@Alexis: I now get your point clearly... Let me first digest the
challenge properly then make a recommendation.


On Wed, May 28, 2014 at 10:42 AM, Alexis Gryta
<[email protected]> wrote:
> Good morning/afternoon/night !
> Thank you for your replies !!!
>
> *M. Geyer :* I don't know ... to be safe that it's a right value.
> *M. Simbwa :* Ok, I explain myself:
>
> I work for a firm which produces (and has produced) many many XML files.
> (for 10years)
> But now, they want to change everything and use the Big Data to store and
> to do statistics in the server and no longer in the client.
> They want to use Hadoop, Impala, HDFS etc... But before, they want to store
> all these files with validation of structure and adaptation of structure in
> perennial way because the structure of xml files will maybe change..
> I have to use this.. it's my statement of work (remit?).
>
> Then, my boss want to use thrift to convert every XML files to thrift
> binary files.
>
> Now, I try to use thrift with very tiny structure (Creation) but the final
> structure will be very big. (there wasn't XML schema, I had to do it)
>
> So I think that I have to do what I said.. [  xml->object (automatically in
> php or ruby) -> thrift object (I have to code myself...) -> thrift binary
> file  -> HDFS  ]
>
> I have replied to your question ?
>
>
>
> *M. Farrell :* Yes, I have looked at Parquet (I have done a state of art of
> Hadoop components at the beginning of my internship)
> After to have use thrift, I'll use Parquet. (I saw that Impala+Parquet was
> amazing !!)
> I think that there is fewer docs than for thrift... ( but if there is a way
> to use directly Parquet without thrift, I'm taker, althought my boss will
> demand me to do the thrift serialization too )
>
> Regards.
>
>
>
>
>
> 2014-05-28 9:16 GMT+02:00 Phillip Simbwa <[email protected]>:
>
>> Hi Alexis,
>>
>> Now why would you want to serialize XML and then save to HDFS?
>>
>> I would propose you use the thrift structs to define objects that can
>> lighter to carry around the wire and easily read in any other language
>> without a big processing overhead.
>>
>> What do you think?
>>
>> On Wed, May 28, 2014 at 10:10 AM, Alexis Gryta
>> <[email protected]> wrote:
>> > Thank you, I'm a french engineer student and I'm in an internship.

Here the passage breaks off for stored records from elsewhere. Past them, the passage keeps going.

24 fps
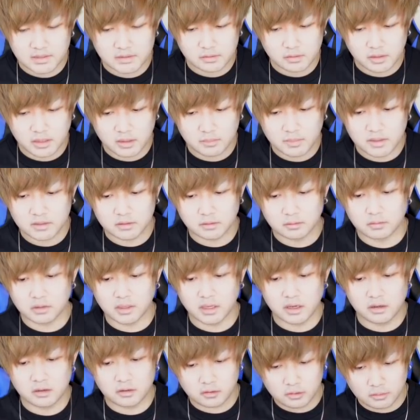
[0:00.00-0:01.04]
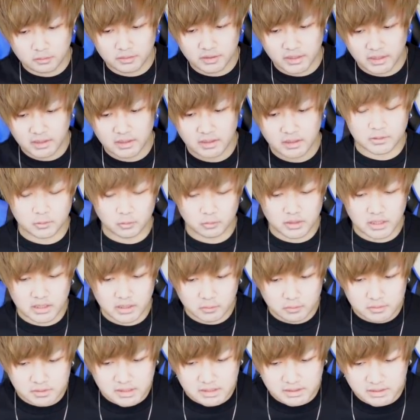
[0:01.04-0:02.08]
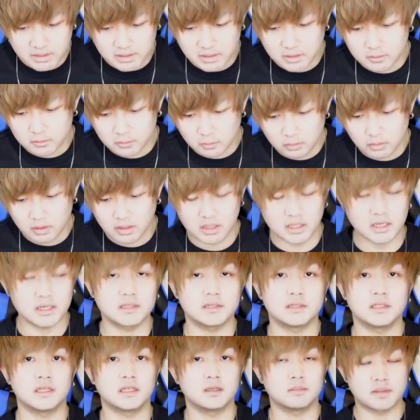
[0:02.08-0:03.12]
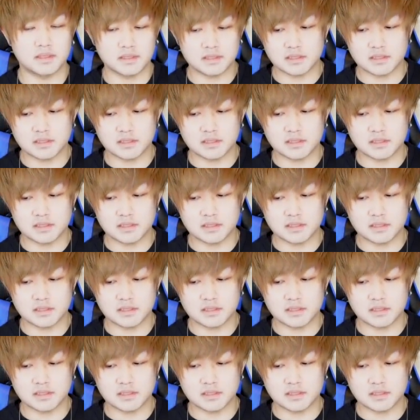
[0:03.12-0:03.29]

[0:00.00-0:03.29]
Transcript: ストエレメントの火力もね、同撃をつけてあげると上がってきま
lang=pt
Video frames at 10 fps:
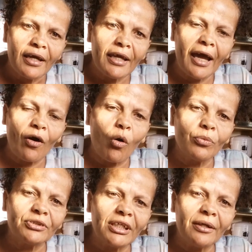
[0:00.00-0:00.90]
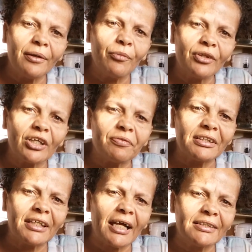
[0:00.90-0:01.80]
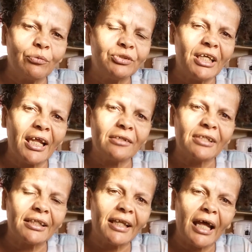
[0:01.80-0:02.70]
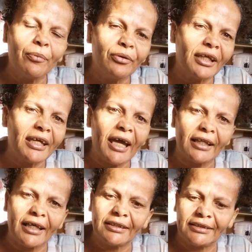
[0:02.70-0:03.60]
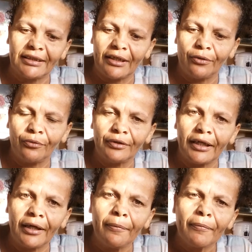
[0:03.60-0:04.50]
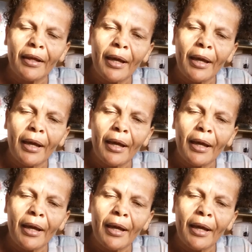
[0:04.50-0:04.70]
E é como se, e muitas vezes traz, o silêncio ele traz muita inquietação, né?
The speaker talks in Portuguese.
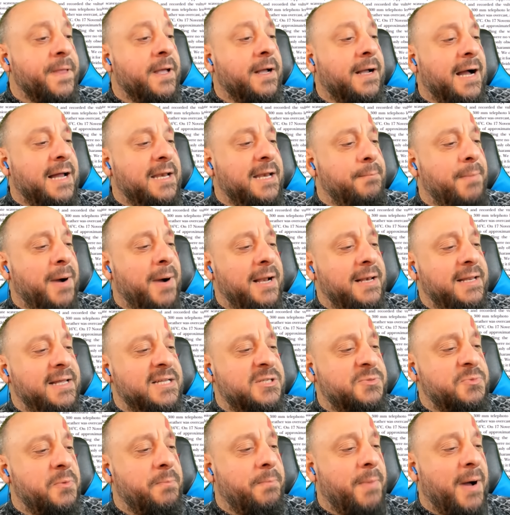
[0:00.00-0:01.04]

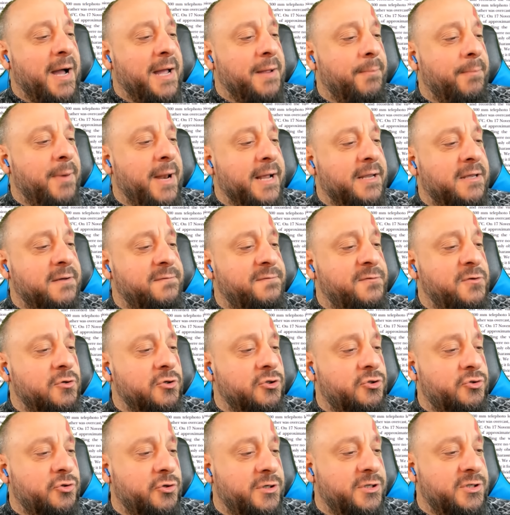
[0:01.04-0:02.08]
Canibalismo by Black
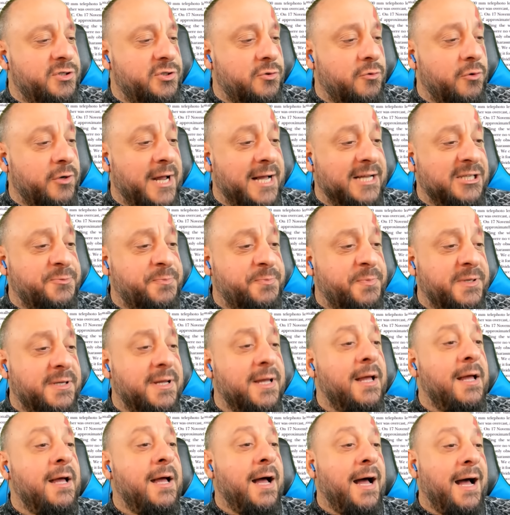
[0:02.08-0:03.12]
Vultures, Courage
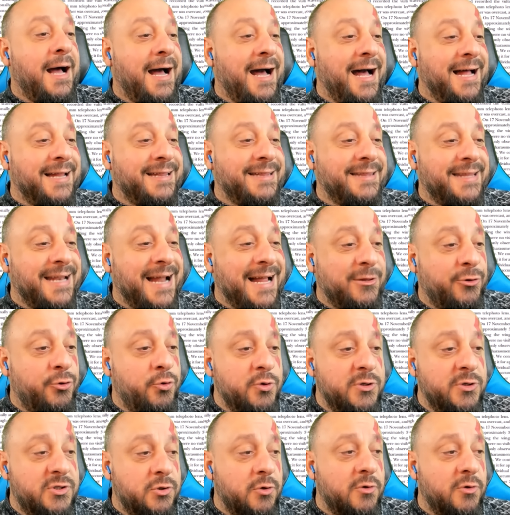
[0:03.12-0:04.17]

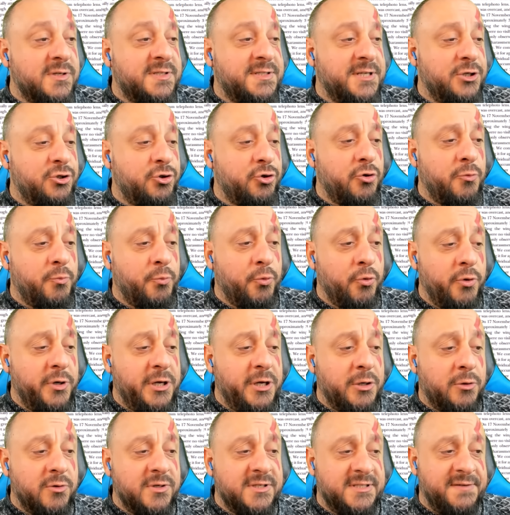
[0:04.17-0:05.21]
Atratus, ou seja, urubu,
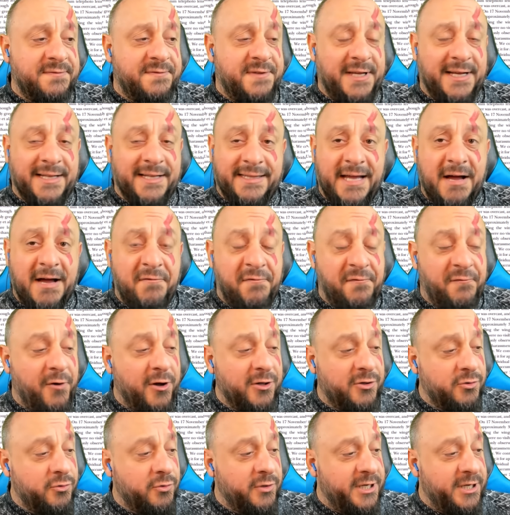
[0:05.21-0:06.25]
inclusive tem até a
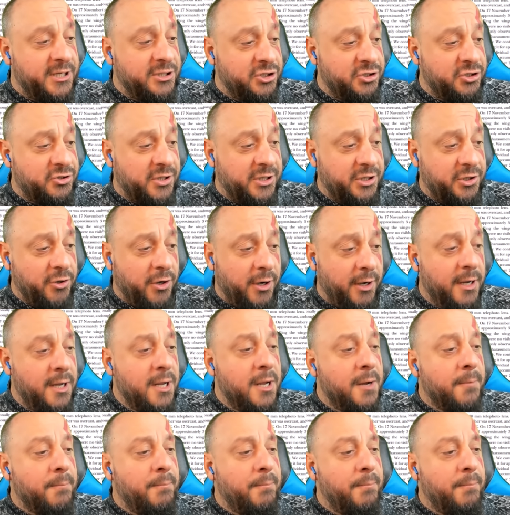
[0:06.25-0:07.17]
foto do registro aqui, ó.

>> > I choose php to do many tests quickly but afterwards, I would like to do
>> > with ruby.
>> >
>> > I have passed 1week to read many website and docs about thrift but
>> nothing
>> > to just serialize etc... but I think that I found what I wanted to do.
>> >
>> > *Actually, this setters/getters don't created to be used.. (for user) I
>> > think..*
>> >
>> > I have found an example in Java and I tried to find equivalent classes in
>> > PHP ...
>> > ###
>> > $bins = new TBinarySerializer(new TJSONProtocol());
>> > $seria=  $bins->serialize($creaticket);
>> > echo $seria;
>> > echo bin2hex($seria);
>> > ###
>> > shows:
>> > ###
>> >
>> > Creation Object
>> > (
>> >     [a_iso] => 846545458
>> >     [date] => 27052014
>> > )
>> >
>> >   2uB2   oeÇî
>> > 08000132754232080002019cc7ee00
>> > ###
>> >
>> > But I have to do :
>> > $creaticket = new Creation();
>> > $creaticket->a_iso = 846545458;
>> > $creaticket->date= 27052014;
>> >
>> > I have to code my own setter to write a_iso and date ? (
>> > $creaticket->setA_iso(846545458) )
>> >
>> >
>> > I would like to serialize my XML files (many..) to thrift binary files.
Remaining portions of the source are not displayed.